Tata Cara Pemberian Remisi dalam Permenkumham Nomor 7 Tahun 2022 yang Disosialisasikan Rutan Unaaha

On Kamis, Februari 10, 2022

MASALEMBO.COM


Sosialisasi Permenkumham Nomor 7 Tahun 2022

MASALEMBO.COM, UNAAHA - Kepala Rutan Unaaha Herianto melakukan sosialisasi Peraturan Menteri Hukum dan Hak Azasi Manusia (Permenkumham) Nomor 7 Tahun 2022 terhadap seluruh narapidana.

Sosialisasi itu dilakukan Herianto yang di dampingi oleh Kasubsi Pelayanan Tahanan, Supriono usai melaksanakan senam pagi rutin terhadap warga binaan.

Herianto menjelaskan sosialisasi Permenkumham Nomor 7 tahun 2022 itu tentang syarat dan tata cara pemberian Remisi, Asimilasi, Cuti Mengunjungi Keluarga, Pembebasan Bersyarat.

Kemudian lanjut Herianto sosialisasi Permenkumham Nomor 7 tahun 2022 itu berisi tentang Cuti Menjelang Bebas, dan Cuti Bersyarat kepada seluruh warga binaan.

Kata Herianto, Permenkumham Nomor 7 Tahun 2022 ini merupakan Perubahan Kedua atas Permenkumham Nomor 3 Tahun 2018.

"Permenkumham No 7 Tahun 2022 ini menjadi wajib disampaikan karena merupakan hak bagi warga binaan pemasyarakatan," ujar Harianto, Kamis (10/2/2022).

Dalam Permenkumham Nomor 7 Tahun 2022, Herianto juga menyampaikan bahwa dalam Justice Collabolator sudah tidak lagi menjadi syarat pengusulan remisi ataupun integrasi.
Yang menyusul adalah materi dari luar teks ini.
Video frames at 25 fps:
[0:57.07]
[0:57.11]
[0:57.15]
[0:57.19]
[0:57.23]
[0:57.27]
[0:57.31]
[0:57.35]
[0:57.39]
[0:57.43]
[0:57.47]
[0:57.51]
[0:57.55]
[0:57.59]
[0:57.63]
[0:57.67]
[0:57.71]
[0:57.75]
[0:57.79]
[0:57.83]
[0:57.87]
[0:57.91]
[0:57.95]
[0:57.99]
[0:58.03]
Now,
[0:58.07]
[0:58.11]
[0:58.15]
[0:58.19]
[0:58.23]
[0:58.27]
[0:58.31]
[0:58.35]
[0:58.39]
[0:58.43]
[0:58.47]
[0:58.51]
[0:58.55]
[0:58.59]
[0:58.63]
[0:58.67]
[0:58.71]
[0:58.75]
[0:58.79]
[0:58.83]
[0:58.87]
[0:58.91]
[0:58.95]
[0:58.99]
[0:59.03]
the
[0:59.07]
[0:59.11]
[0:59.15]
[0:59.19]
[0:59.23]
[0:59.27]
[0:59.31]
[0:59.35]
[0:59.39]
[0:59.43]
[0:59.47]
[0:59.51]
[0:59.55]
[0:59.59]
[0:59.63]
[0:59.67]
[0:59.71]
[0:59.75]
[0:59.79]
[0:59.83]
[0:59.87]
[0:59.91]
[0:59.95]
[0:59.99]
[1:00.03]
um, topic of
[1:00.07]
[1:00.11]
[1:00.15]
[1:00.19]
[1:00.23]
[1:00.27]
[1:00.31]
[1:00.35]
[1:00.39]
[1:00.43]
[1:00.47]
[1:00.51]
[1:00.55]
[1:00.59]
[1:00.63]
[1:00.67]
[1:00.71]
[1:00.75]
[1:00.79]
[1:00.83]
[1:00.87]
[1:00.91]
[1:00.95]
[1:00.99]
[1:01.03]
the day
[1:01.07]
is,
Oleh karena itu secara tidak langsung, syarat mutlak agar warga binaan menerima usulan remisi atau integrasi adalah berkelakuan baik dan beberapa ketentuan diatur didalamnya.

“Dengan mengikuti kegiatan pembinaan dan menaati tata tertib Lapas sebagaimana aturan dalam Permenkumham Nomor 6 Tahun 2013,” sambung Herianto.

Di kesempatan itu, Herianto menyampaikan semua pelayanan mulai dari pengusulan dan pemberian hak-hak warga binaan di Rutan Unaaha tidak dipungut biaya sepeserpun alias gratis.

Dihimbau kepada seluruh keluarga warga binaan agar jangan memberikan imbalan berupa apapun jika ada yang mengatasnamakan Rutan dalam setiap pemberian layanan kepada warga binaan, tegas Herianto.